The $100 million payout would be the largest transfer by any land trust in Hawai'i to a single beneficiary.

Growing up in the Damon household, money was never a problem for Wright or Sharon Damon, said Benjamin "Buzzy" Kneubel, who was married to Sharon Damon from 1966 to 1970. Kneubel lives on Maui, where he works as a longshoreman.

Kneubel recalled that when his ex-wife turned 20, she successfully petitioned her father's trust to buy her a green 912 Porsche sports car.

Shortly after that, Damon's father's estate gave the couple $38,000 to build a home on Maui, state Probate Court records show.

Since turning 21, the sisters each have received about one-eighth of the trust's yearly income. In recent years, their share has amounted to about $5 million per sister annually.

'Kind of eccentric'

Neither Sharon Damon nor Wright hold a traditional job, although Wright records and produces Christian spiritual music, according to Haig.

For a while, Sharon Damon lived in a place on Maui called Hiranyaloka Farm, which got its name from the Hindu religion, before moving to California, Kneubel said.
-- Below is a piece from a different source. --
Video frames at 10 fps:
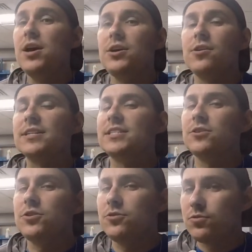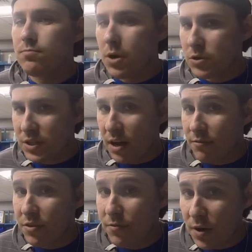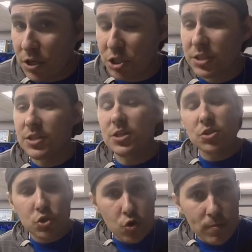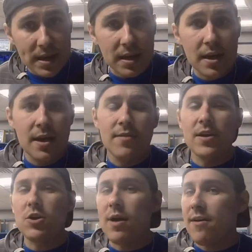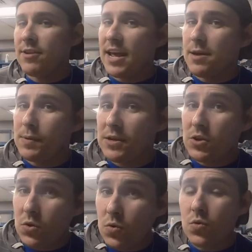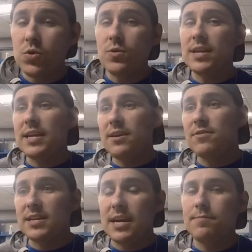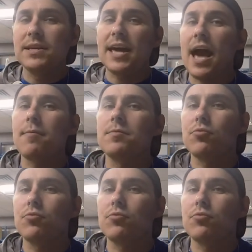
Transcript: You can still use most of the functions. Assuming that you have an APU, you can even keep the cabin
"The Damon heirs have always been kind of eccentric," said local historian Bob Dye.

Despite the high incomes, the sisters have run into problems with paying taxes.

In 1991, the state Department of Taxation issued a lien against Wright for failing to pay $19,887 in income taxes for 1989. The department issued a similar tax lien against Wright in 1980 for failing to pay $39,128 in state income taxes in 1978.

Sharon Damon's finances didn't fare much better.

In 1987, the Internal Revenue Service filed a lien against Sharon Damon for failing to pay $132,586 in taxes for 1985.

That came after the IRS issued a tax lien against Sharon Damon for failing to pay $95,290 in income taxes for 1974.

"Truthfully, I think because she's rich, she has never had to work, so she hadn't learned the value of struggling," said Kneubel of his ex-wife.